You don't want to find yourself in a positions where you realize this but it's too late. Thomas Carlyle had married his secretary. He loved her dearly, but he was often preoccupied and absorbed with his own interests and activities. He often treated his wife as if she were still his employee. At some point she was stricken with cancer and confined to a bed for a long time before she finally died.
After her funeral, Thomas went back to the empty house. In his grief he wandered around, thinking about his wife. He went upstairs to her room and sat down in the chair beside the bed she had been confined to for months. He realized with painful regret that he had not sat there very often during her long illness.
Then he noticed her diary. He wouldn't have looked at it when she was alive but now that she was gone he decided to pick it up and thumb through its pages. One entry caught his eye, "Yesterday he spent an hour with me. It was like being in heaven. I love him so much."

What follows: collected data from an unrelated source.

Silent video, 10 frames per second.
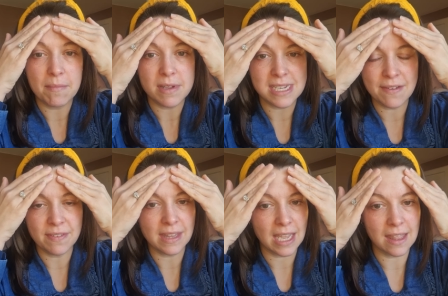
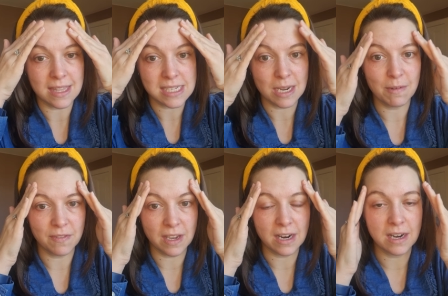Definitely at this time of
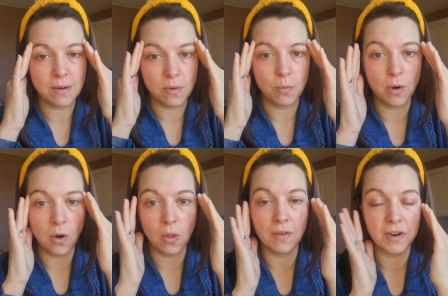year,
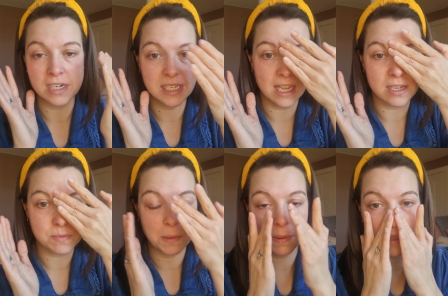all of our skin is
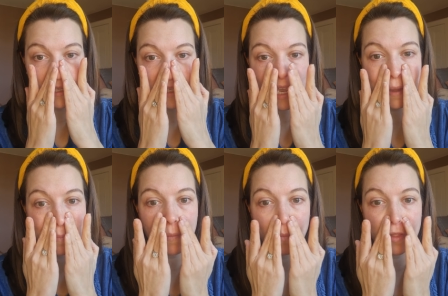probably the
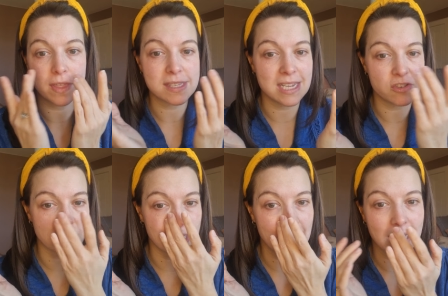same with central
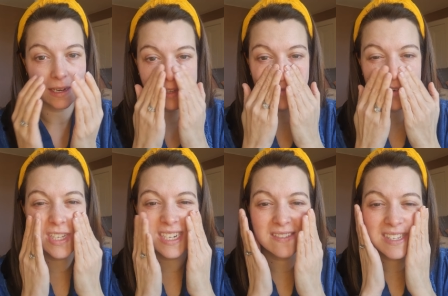heating. It's
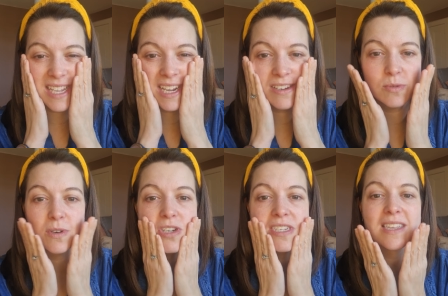freezing outside. You
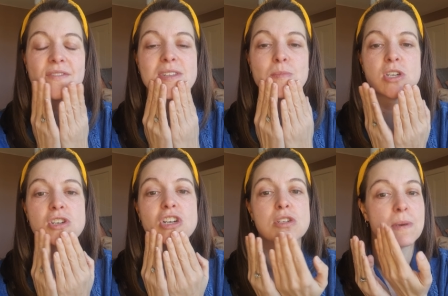want to just give it as much
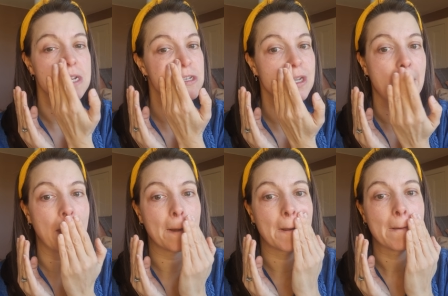nourishment as you can.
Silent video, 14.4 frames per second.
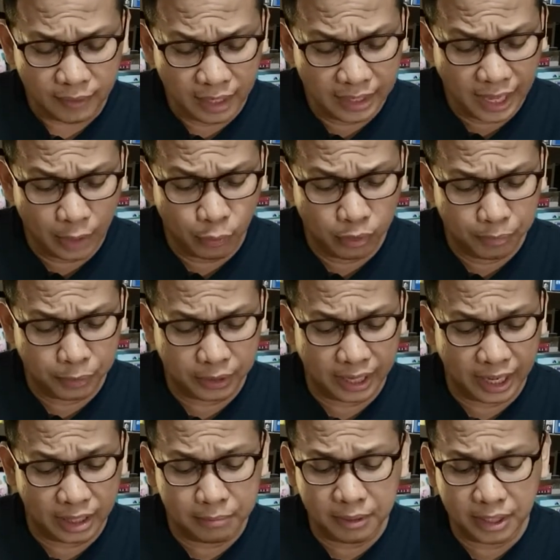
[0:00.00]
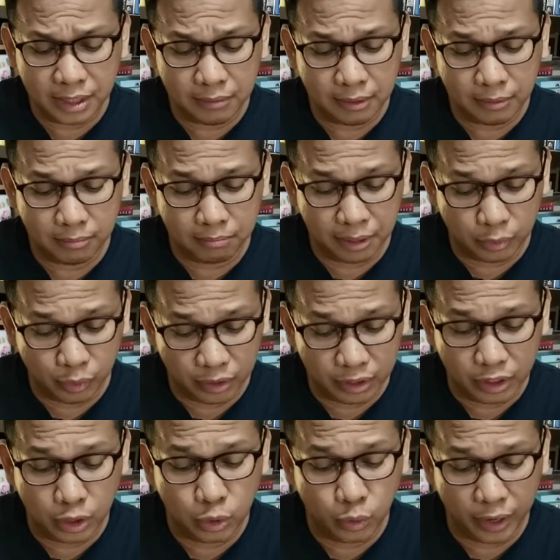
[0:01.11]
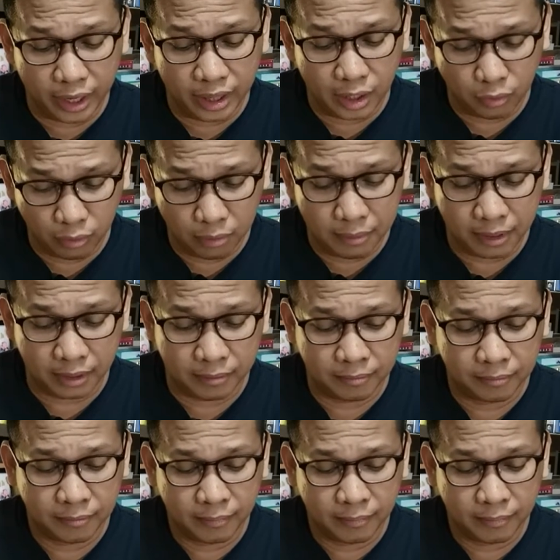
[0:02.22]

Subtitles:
"And I will put enmity between you and the woman,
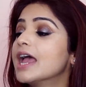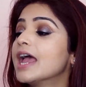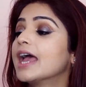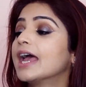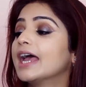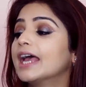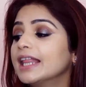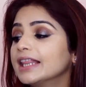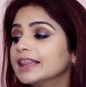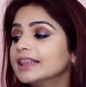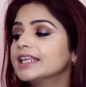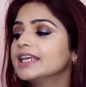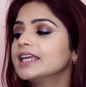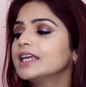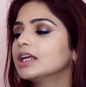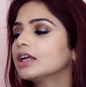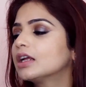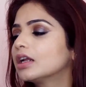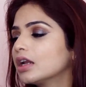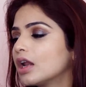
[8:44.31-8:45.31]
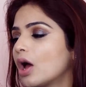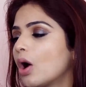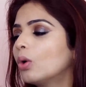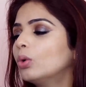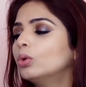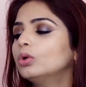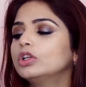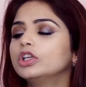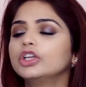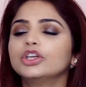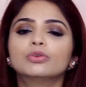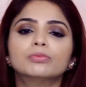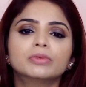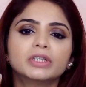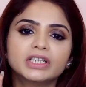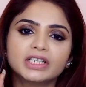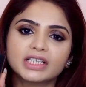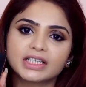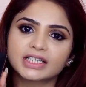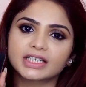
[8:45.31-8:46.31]
healthy glow
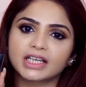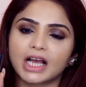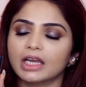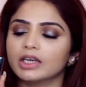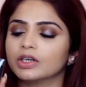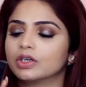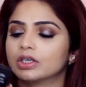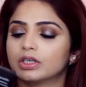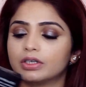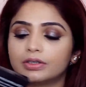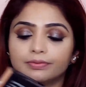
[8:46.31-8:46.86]
luminous color.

With tears in his eyes he turned a few more pages and read, "I listened all day to hear his footsteps coming to my room. But it's late now so I guess I won't be seeing him today."
Thomas couldn't take anymore. He threw the book on the floor and ran out of the house, through the rain and back to the cemetery. He fell on his wife's grave, in the fresh dirt that had become mud. His tears blended with the rain as he cried out, "If only I had known!"
Conducting healthy relationships involve a lot of things but perhaps the most important thing is simply being there for the ones who need you there.